Denver’s penetration, along with some Sacramento players losing their assignments, opened up the perimeter and the Nuggets cashed in, shooting 40 percent from beyond the arc on what were often uncontested attempts.
While the Nuggets experienced modest success from three, it was the lack of interior defense that sunk the Kings, Isaiah Thomas said.
“We knew coming in, the whole scout was get back on defense, get back on defense, guard the paint and it seemed like we did the opposite,” Thomas said. “We closed out too hard on their guys and gave up driving lanes. We didn’t make them beat us from the three-point line like we wanted to.”
Sunday’s game was the Kings’ second straight without Cousins and Gay – both are sidelined with injuries, and this time scoring was more evenly distributed. Against the Pacers, Marcus Thornton and Thomas were the only Kings players in double figures and combined for 80 of the team’s 111 points. Sunday, Sacramento had six players contribute double-digit scoring.
Ben McLemore led the way off of the bench, playing with an uncharacteristic aggression right out of the gate. He’s been most comfortable along the perimeter this season, running off screens and looking for catch and shoot opportunities, but Sunday McLemore attacked the basket.

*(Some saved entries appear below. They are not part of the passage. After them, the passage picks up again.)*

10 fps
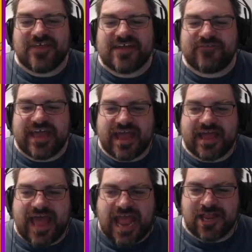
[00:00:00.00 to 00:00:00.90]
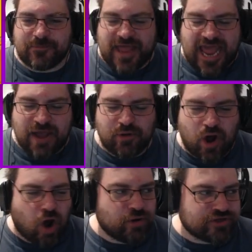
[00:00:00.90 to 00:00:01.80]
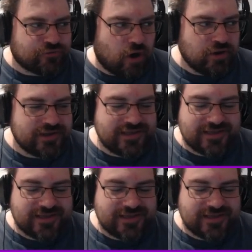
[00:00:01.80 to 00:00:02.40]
if we end up here, we're always wrong.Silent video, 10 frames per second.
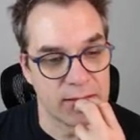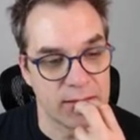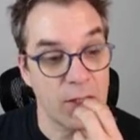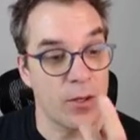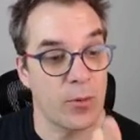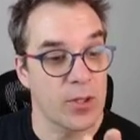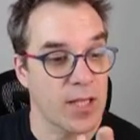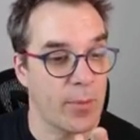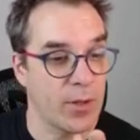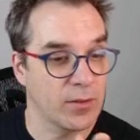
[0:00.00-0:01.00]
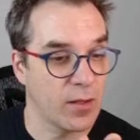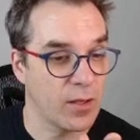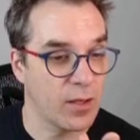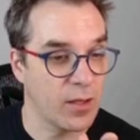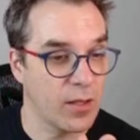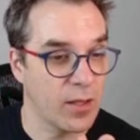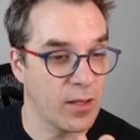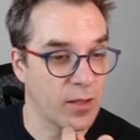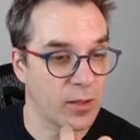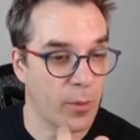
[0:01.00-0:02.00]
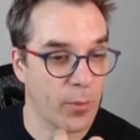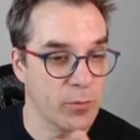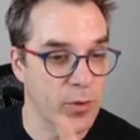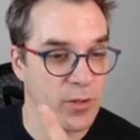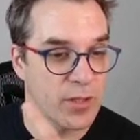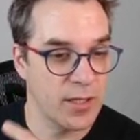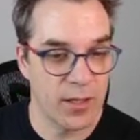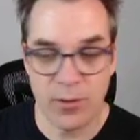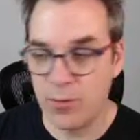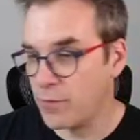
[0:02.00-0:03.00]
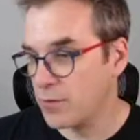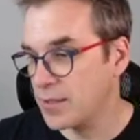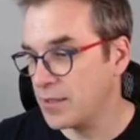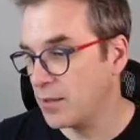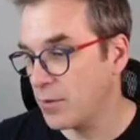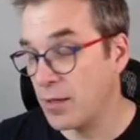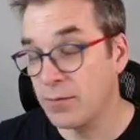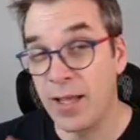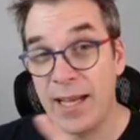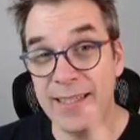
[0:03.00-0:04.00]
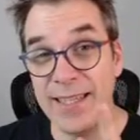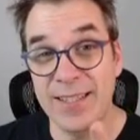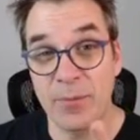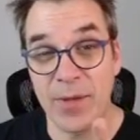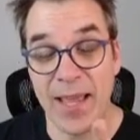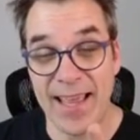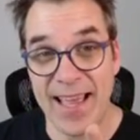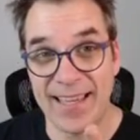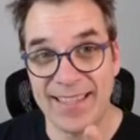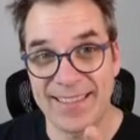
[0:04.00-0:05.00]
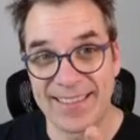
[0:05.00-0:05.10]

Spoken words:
Oh no, it was about Copper Birdie. I don't know if you're still around. I did some kayak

For his aggression he was rewarded with six free throws, a career-high. He even played the part of playmaker on a couple occasions, finding teammates under the basket as he drew attention en route to the paint.
“That’s what I did tonight, I was trying to be aggressive,” said McLemore, who put up 18 points on 6-12 shooting. “You know, attack the basket, shoot open jumpers, read the defense and that’s what I did tonight. I played with a lot of confidence out there and at the end of the day we came up short.”
Sacramento will have a quick opportunity to rebound, and will look to duplicate Denver’s short-rest success when they take on the Utah Jazz in Salt Lake City tonight.